### Data for processing:

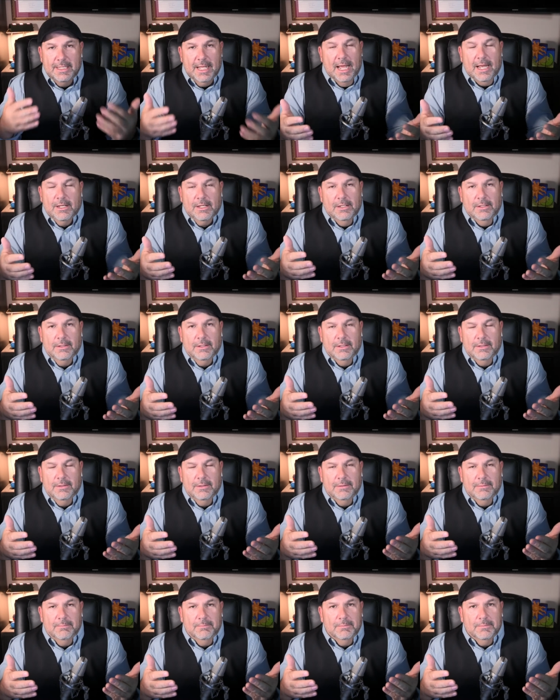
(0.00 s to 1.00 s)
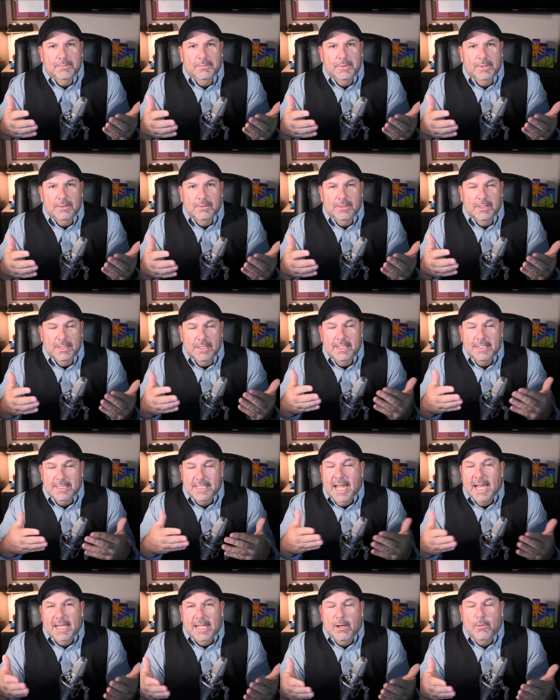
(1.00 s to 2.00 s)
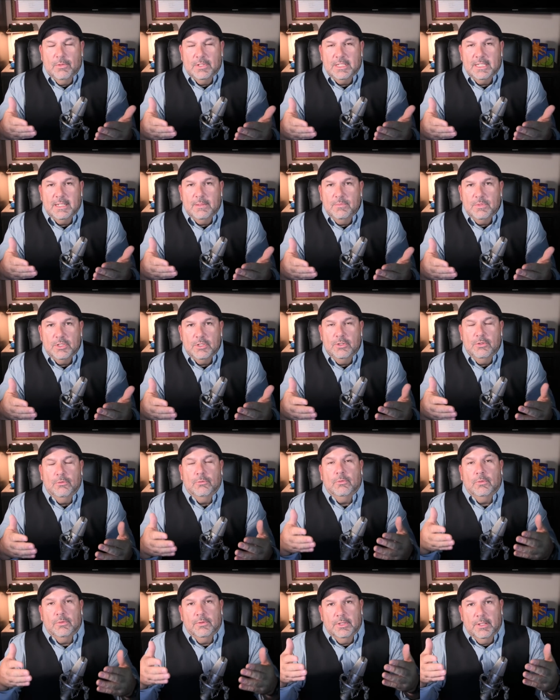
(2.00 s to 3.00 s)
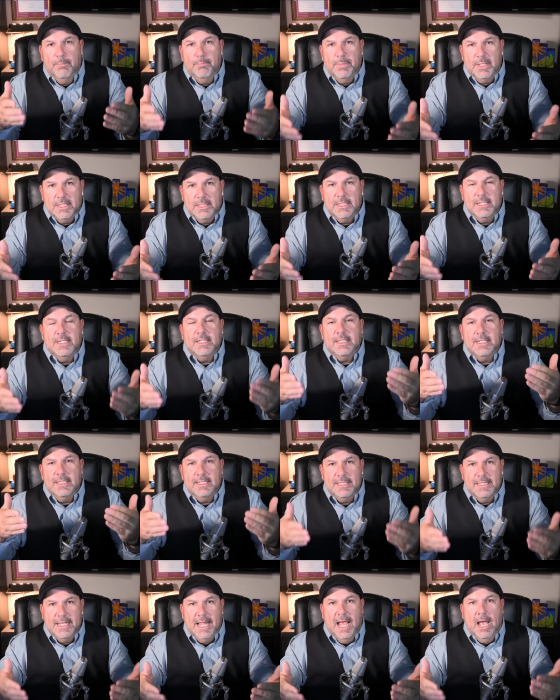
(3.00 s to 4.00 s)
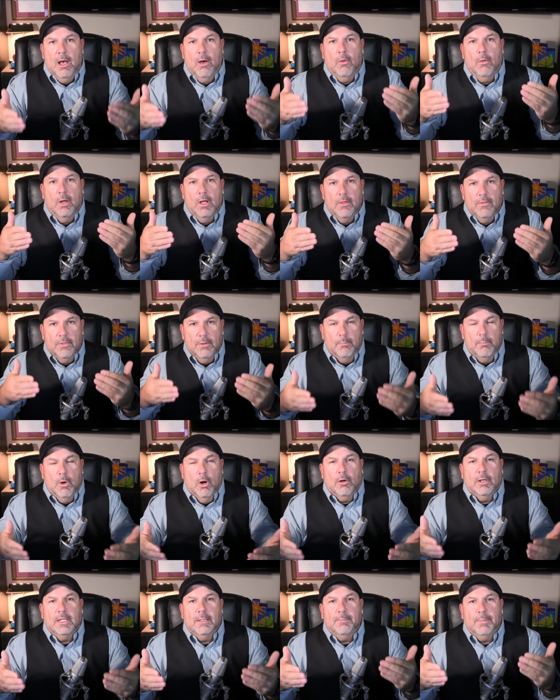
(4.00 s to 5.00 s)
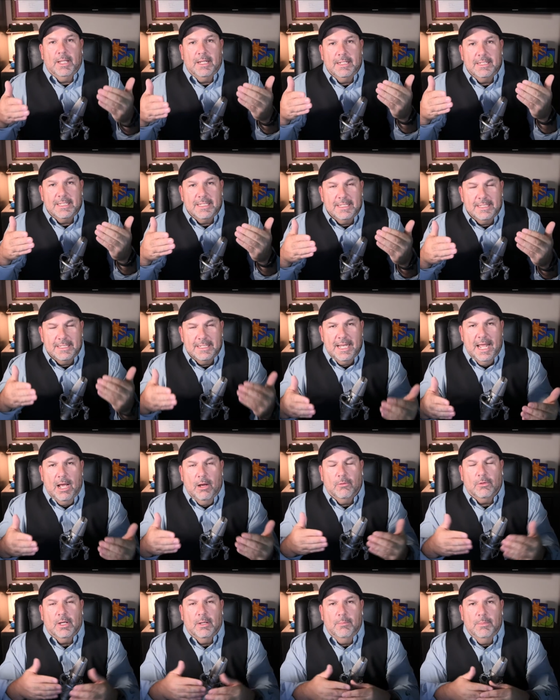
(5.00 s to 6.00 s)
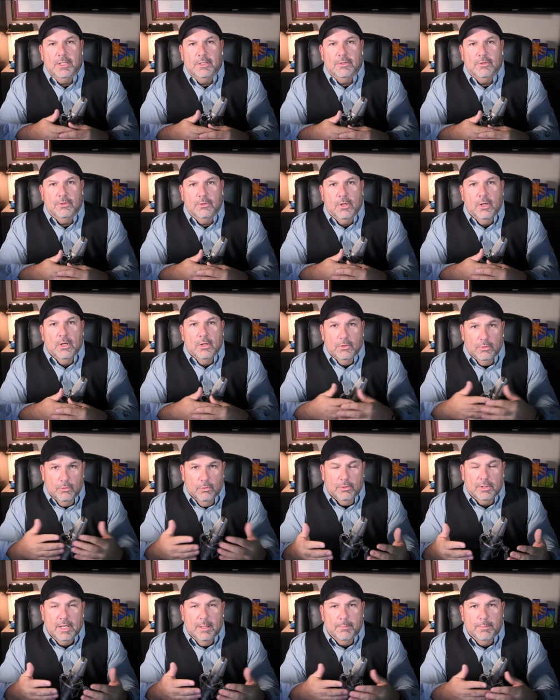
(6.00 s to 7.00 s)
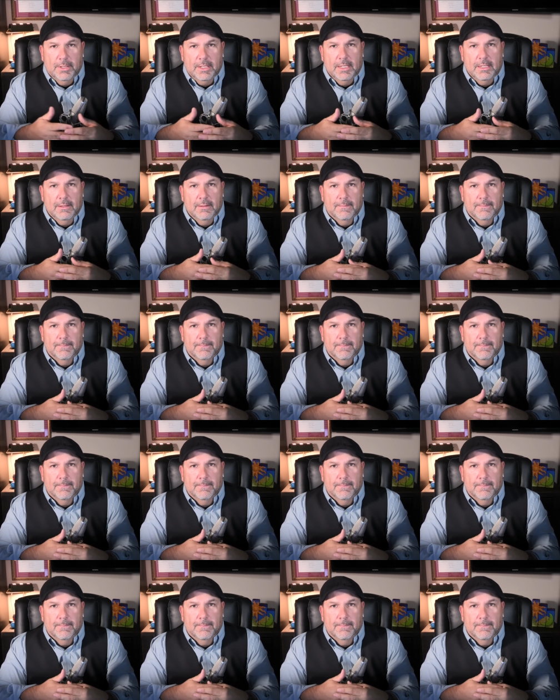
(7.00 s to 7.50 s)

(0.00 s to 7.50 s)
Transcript: that a uh, is that how it seems to you? The business is now the marketplace is now coming to your company.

### Assigned task:
The copy must start at the line containing "(2.00 s to 3.00 s)" and stop at the last line of the listing, both included, with every line exact and no pictures.

### Answer box:
(2.00 s to 3.00 s)
(3.00 s to 4.00 s)
(4.00 s to 5.00 s)
(5.00 s to 6.00 s)
(6.00 s to 7.00 s)
(7.00 s to 7.50 s)

(0.00 s to 7.50 s)
Transcript: that a uh, is that how it seems to you? The business is now the marketplace is now coming to your company.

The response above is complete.